BEGIN Data records
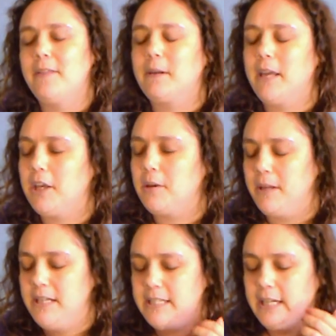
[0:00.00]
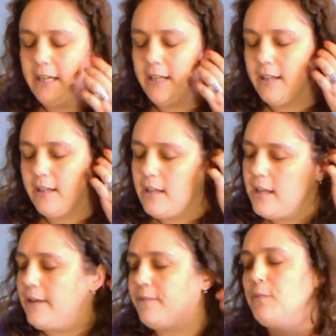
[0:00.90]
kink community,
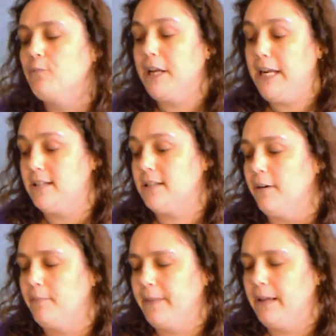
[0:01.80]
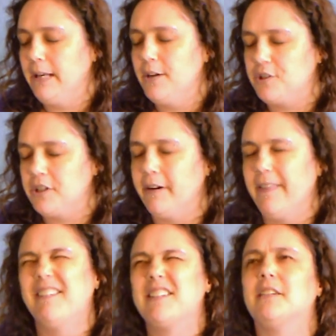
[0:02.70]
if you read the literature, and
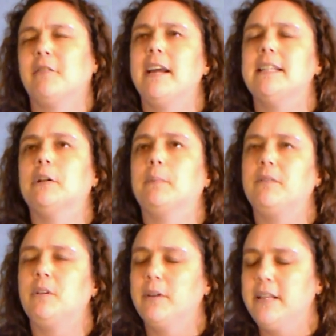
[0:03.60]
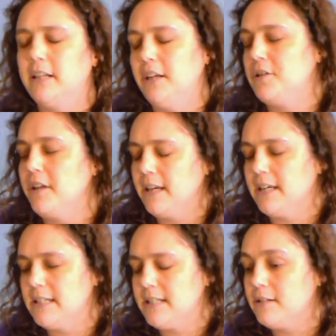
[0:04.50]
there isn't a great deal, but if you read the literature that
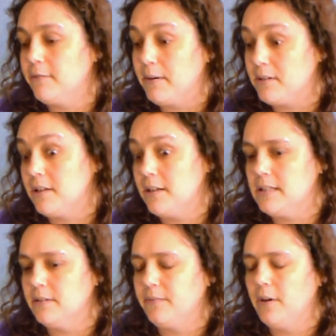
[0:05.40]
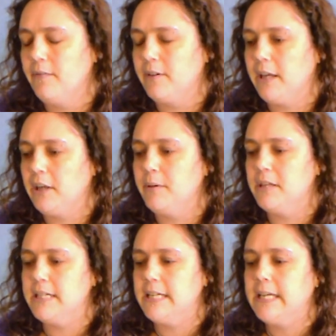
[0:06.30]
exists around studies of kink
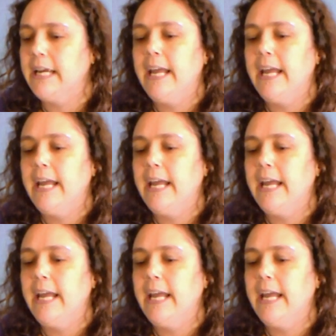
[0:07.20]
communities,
END Data records
▶ **Exercise goal**: Please print the data above once more, exactly as it appears, with no pictures.

▶ **Task solution**:
[0:00.00]
[0:00.90]
kink community,
[0:01.80]
[0:02.70]
if you read the literature, and
[0:03.60]
[0:04.50]
there isn't a great deal, but if you read the literature that
[0:05.40]
[0:06.30]
exists around studies of kink
[0:07.20]
communities,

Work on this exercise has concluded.